The answer must give back every line of the data exactly, with no pictures.

Top of Supplied material

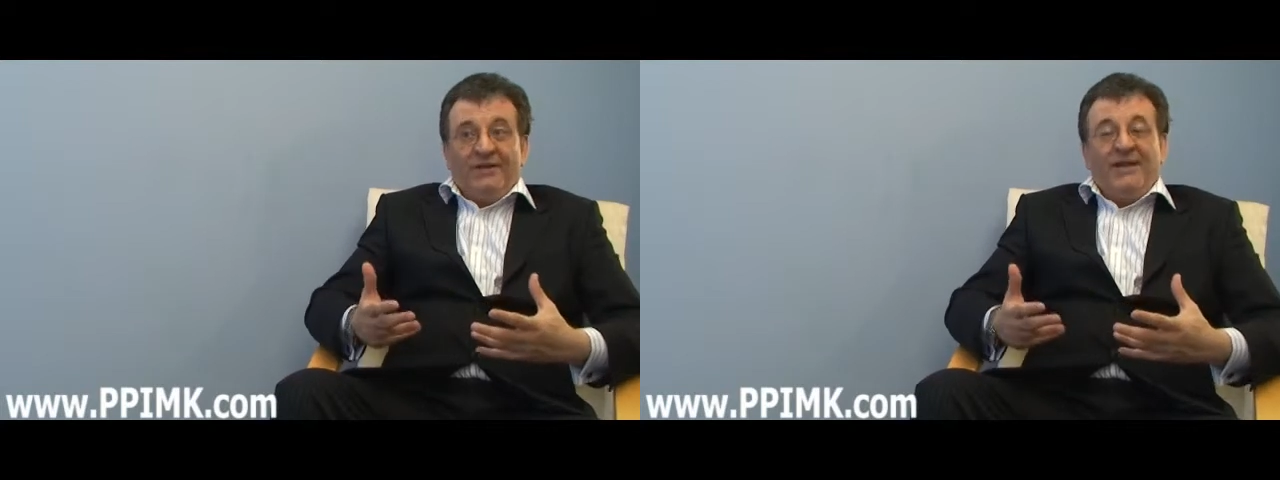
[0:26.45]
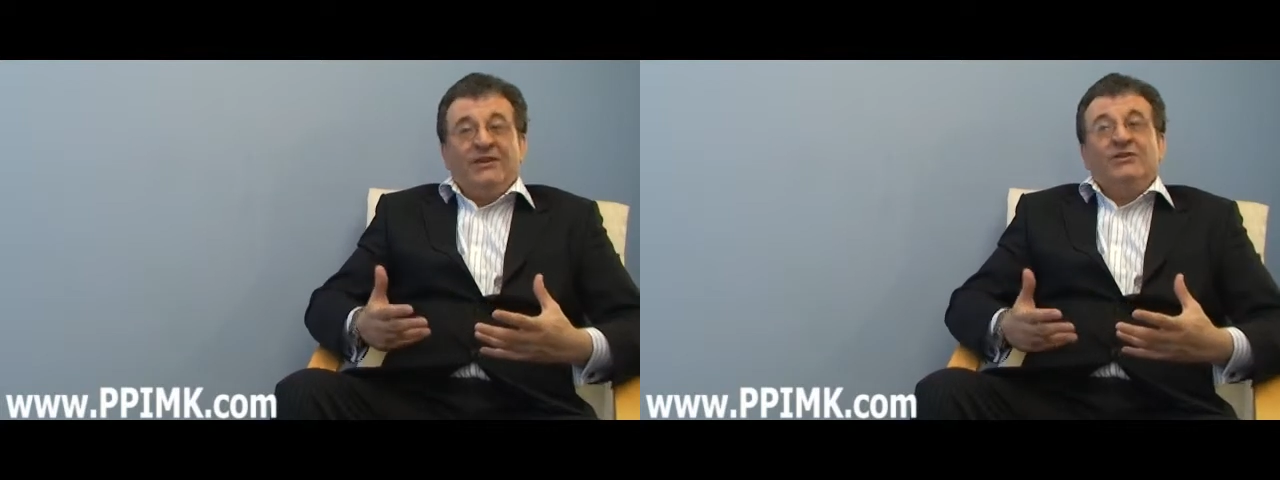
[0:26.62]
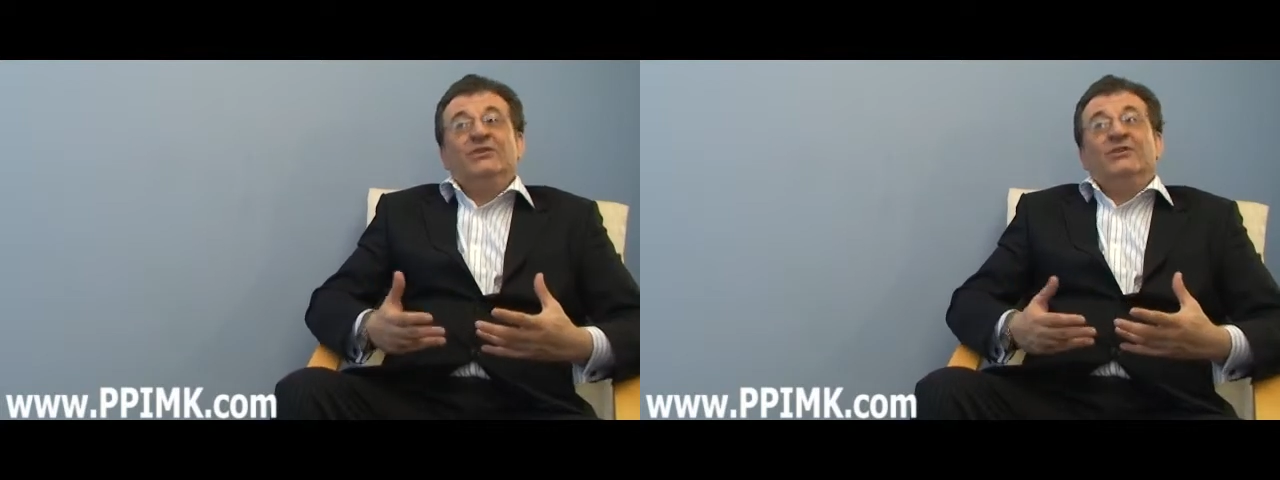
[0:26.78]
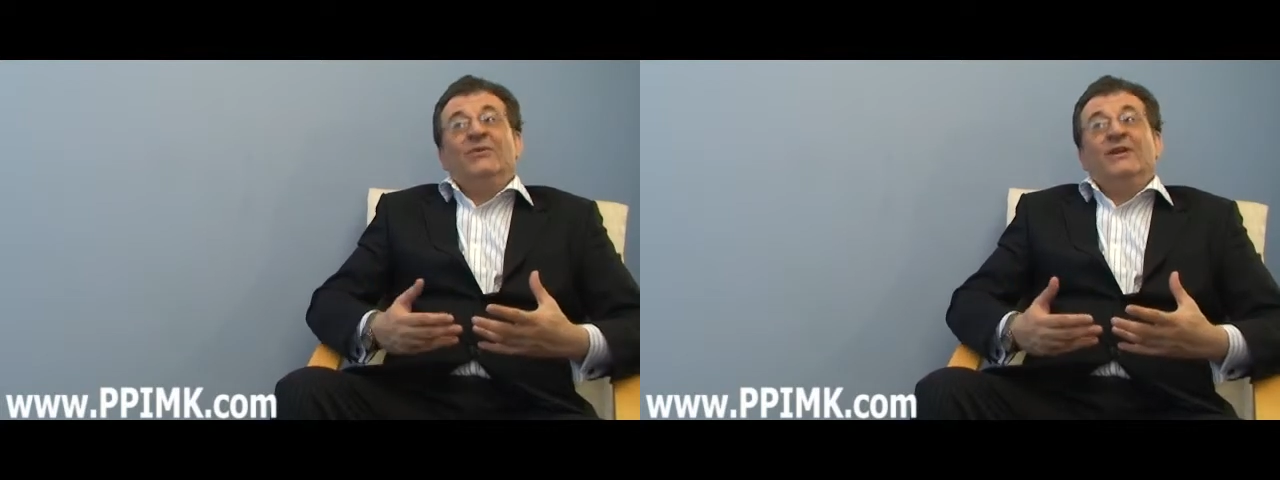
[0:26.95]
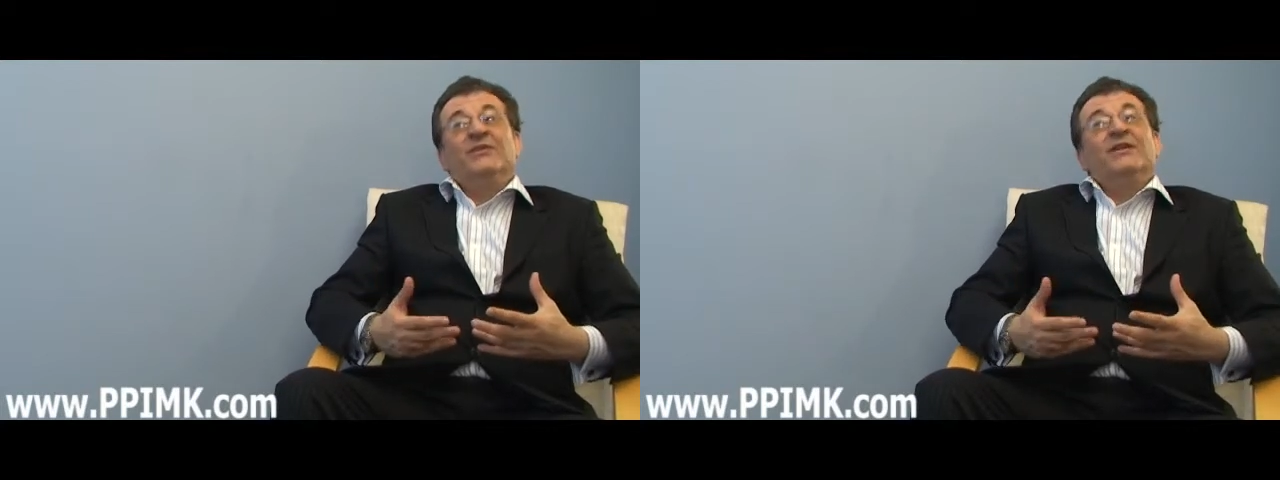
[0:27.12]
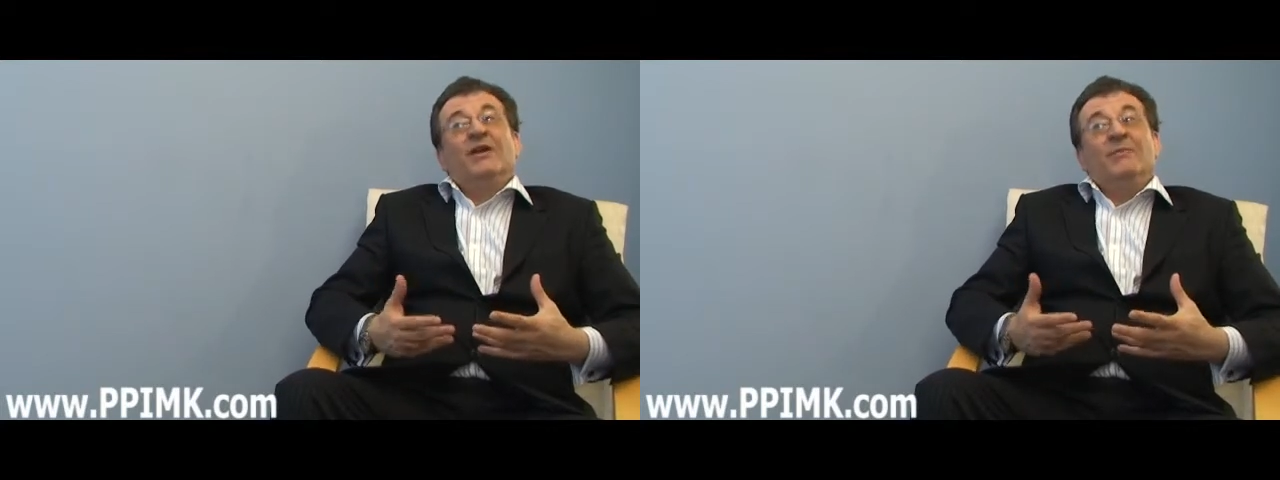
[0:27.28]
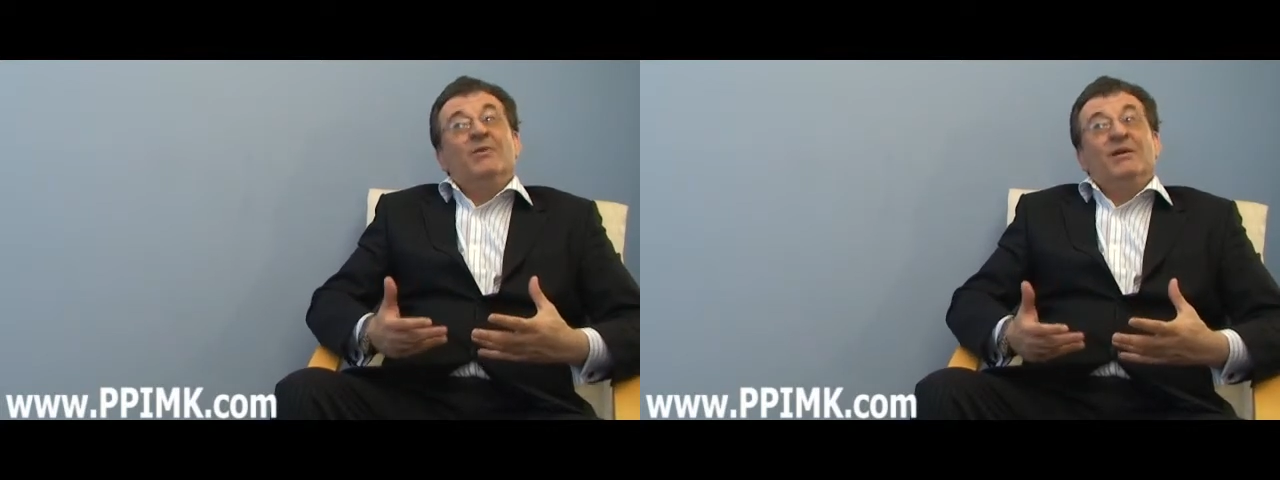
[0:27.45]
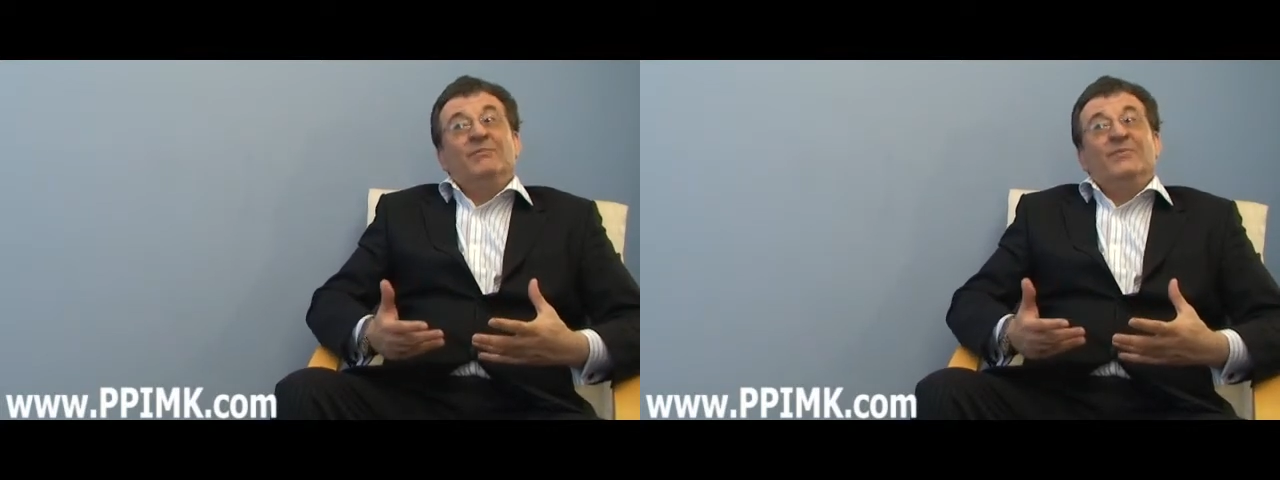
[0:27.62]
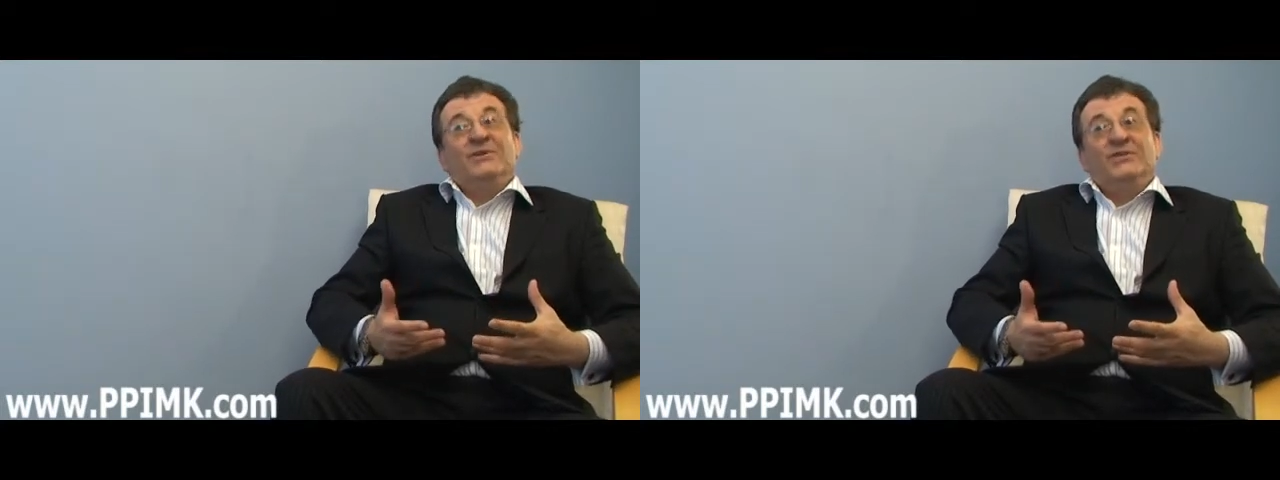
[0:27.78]
attention to anything I
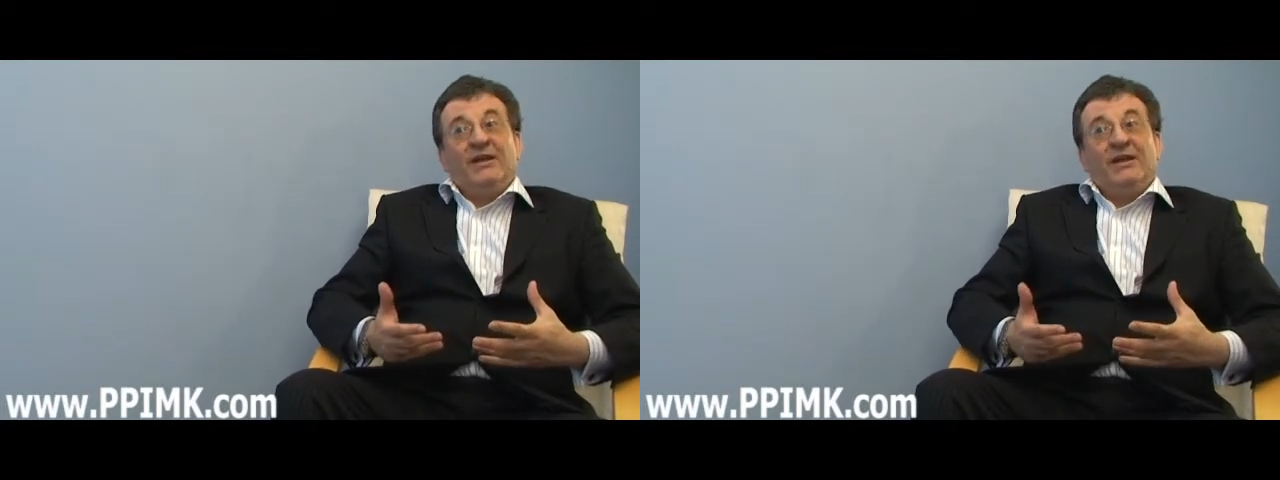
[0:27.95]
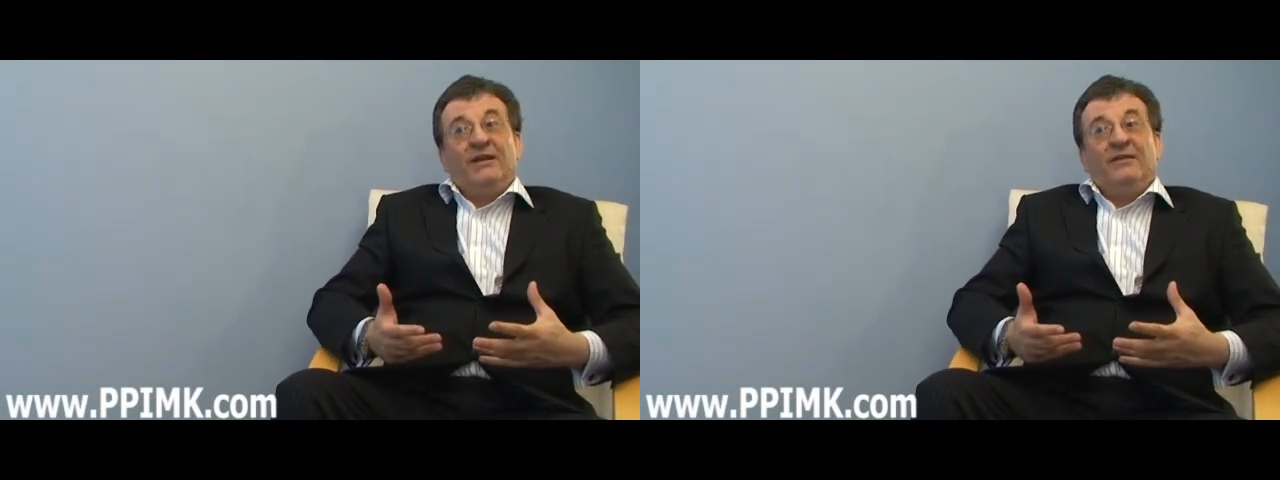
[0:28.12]
might be saying.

Bottom of Supplied material

● Answer to the problem
[0:26.45]
[0:26.62]
[0:26.78]
[0:26.95]
[0:27.12]
[0:27.28]
[0:27.45]
[0:27.62]
[0:27.78]
attention to anything I
[0:27.95]
[0:28.12]
might be saying.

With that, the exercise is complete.